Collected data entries
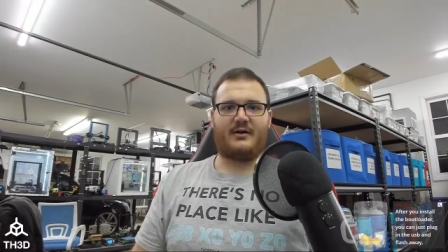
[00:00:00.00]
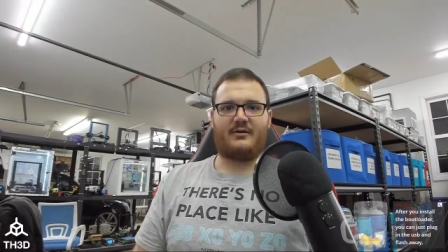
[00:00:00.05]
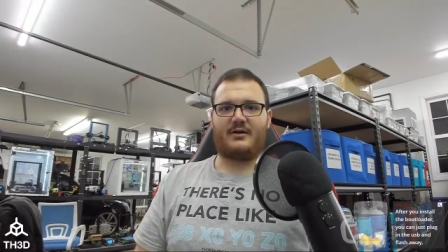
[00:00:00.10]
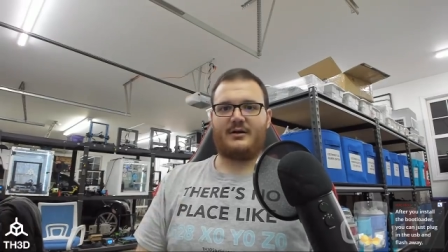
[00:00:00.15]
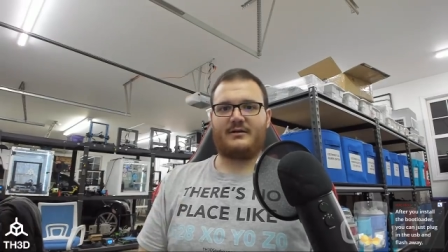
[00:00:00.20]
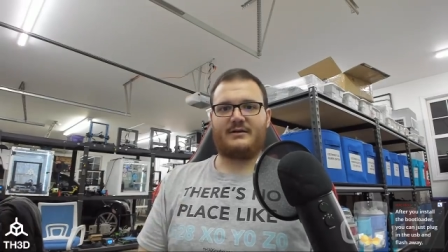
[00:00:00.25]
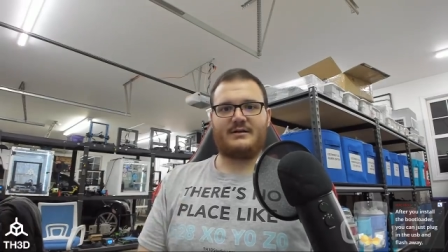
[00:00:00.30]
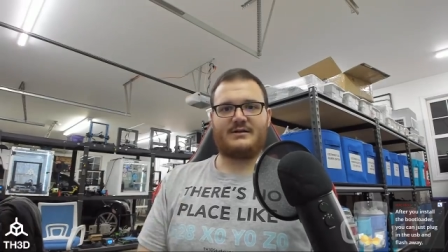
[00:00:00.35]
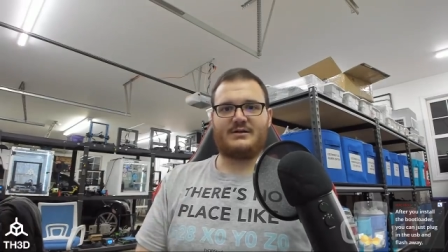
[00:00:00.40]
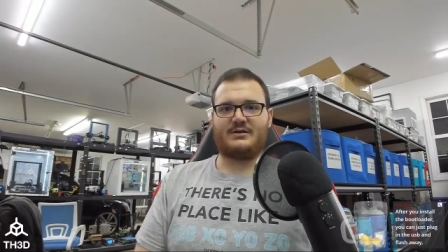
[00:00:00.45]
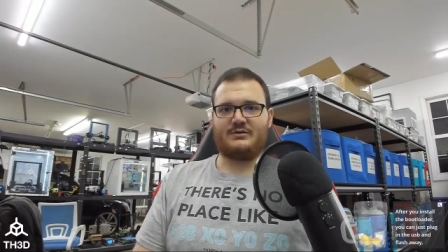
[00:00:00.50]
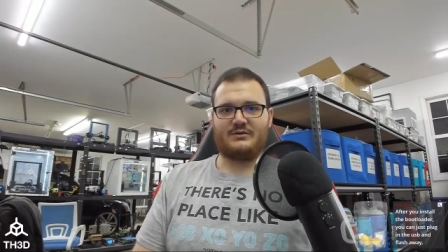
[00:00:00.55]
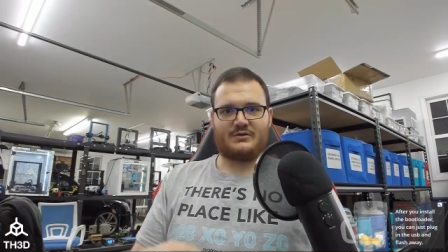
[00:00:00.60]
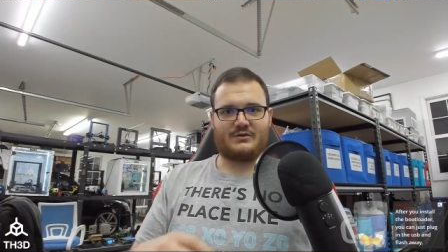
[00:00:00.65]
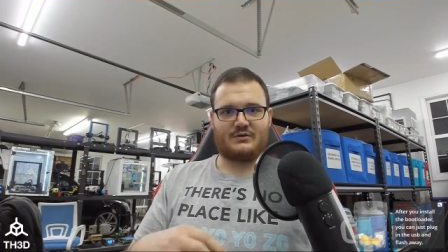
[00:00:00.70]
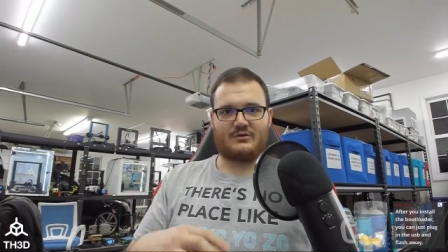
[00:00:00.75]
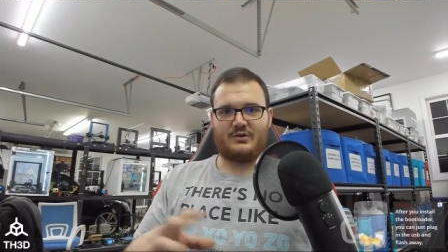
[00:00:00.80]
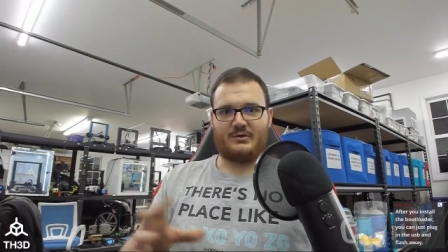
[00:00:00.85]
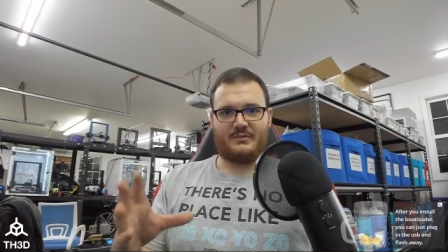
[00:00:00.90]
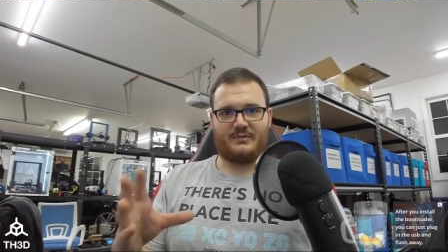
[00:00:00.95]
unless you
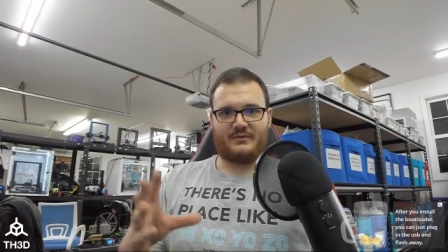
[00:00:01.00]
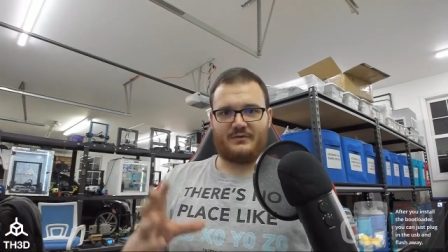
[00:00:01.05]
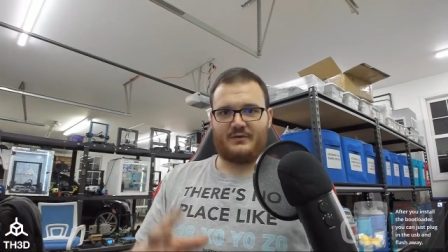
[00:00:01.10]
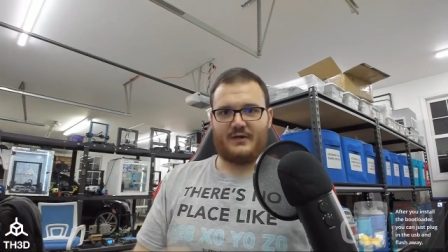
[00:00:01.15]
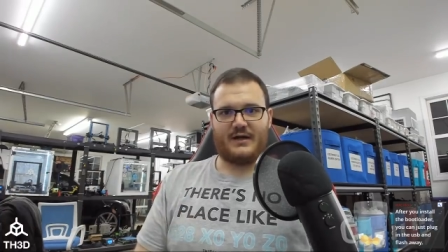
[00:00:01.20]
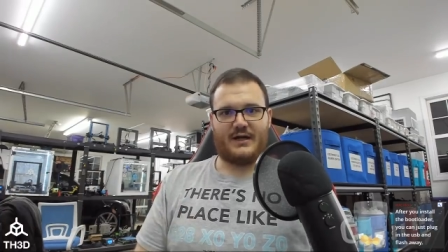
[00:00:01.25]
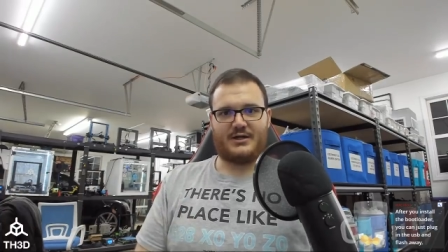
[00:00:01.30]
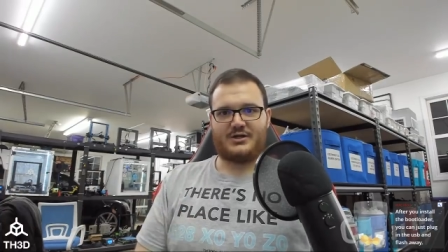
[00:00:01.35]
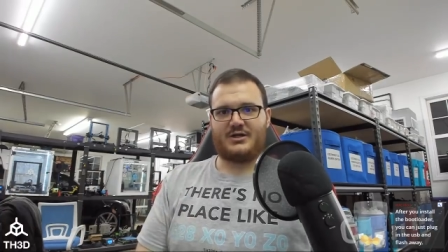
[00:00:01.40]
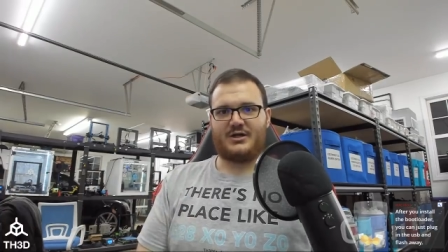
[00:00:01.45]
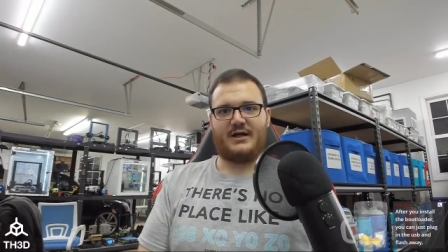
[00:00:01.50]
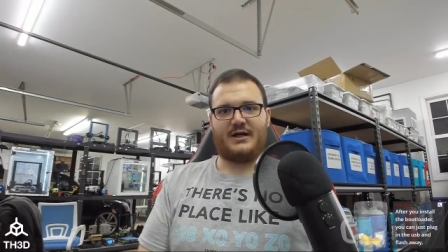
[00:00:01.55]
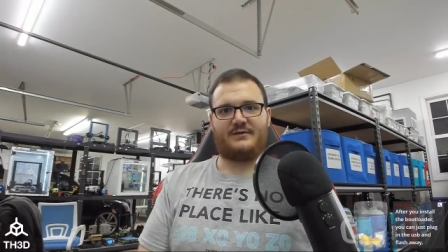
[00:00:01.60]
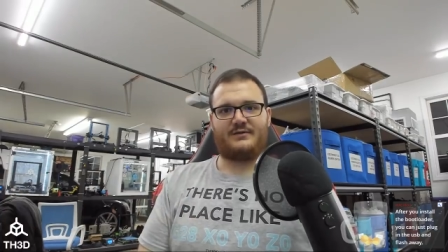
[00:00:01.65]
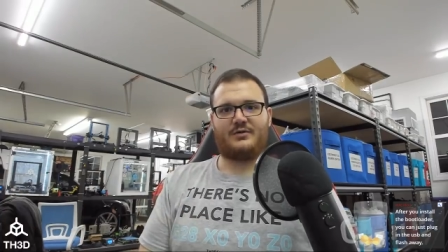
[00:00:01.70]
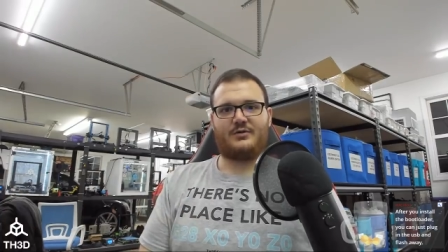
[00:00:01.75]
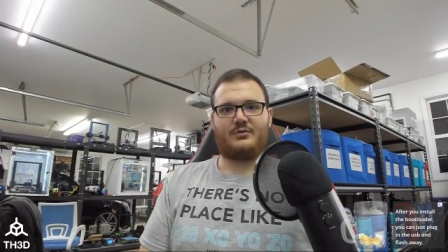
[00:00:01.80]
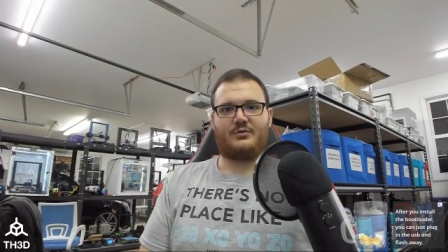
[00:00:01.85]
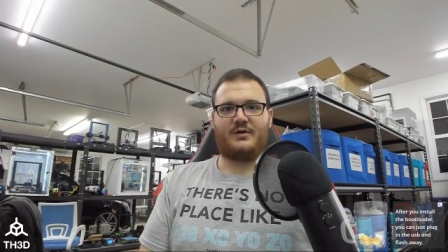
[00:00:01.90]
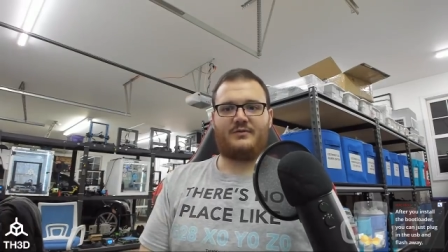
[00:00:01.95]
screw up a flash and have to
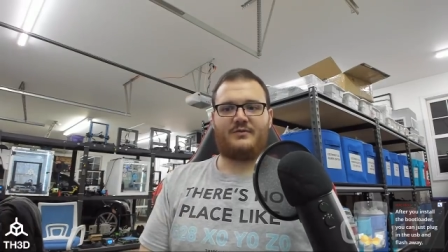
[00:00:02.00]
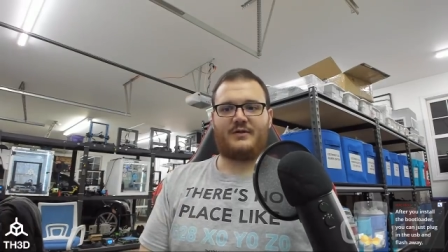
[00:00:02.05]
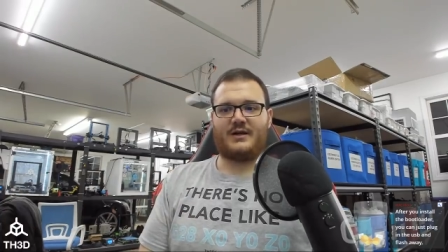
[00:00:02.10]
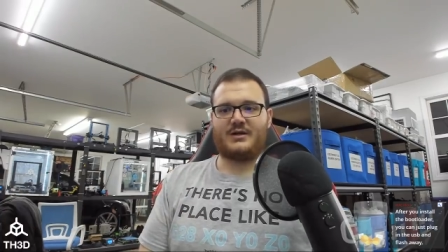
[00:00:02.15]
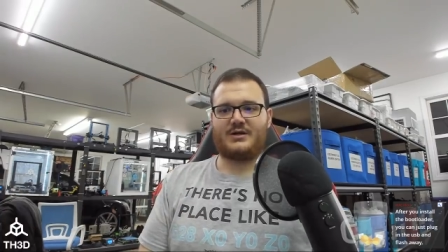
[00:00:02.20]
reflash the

What the task requires: Once the line with "[00:00:01.20]" is found above, transcribe each line from it through the line with "[00:00:02.05]", exactly, and omit the pictures.

Solved exercise:
[00:00:01.20]
[00:00:01.25]
[00:00:01.30]
[00:00:01.35]
[00:00:01.40]
[00:00:01.45]
[00:00:01.50]
[00:00:01.55]
[00:00:01.60]
[00:00:01.65]
[00:00:01.70]
[00:00:01.75]
[00:00:01.80]
[00:00:01.85]
[00:00:01.90]
[00:00:01.95]
screw up a flash and have to
[00:00:02.00]
[00:00:02.05]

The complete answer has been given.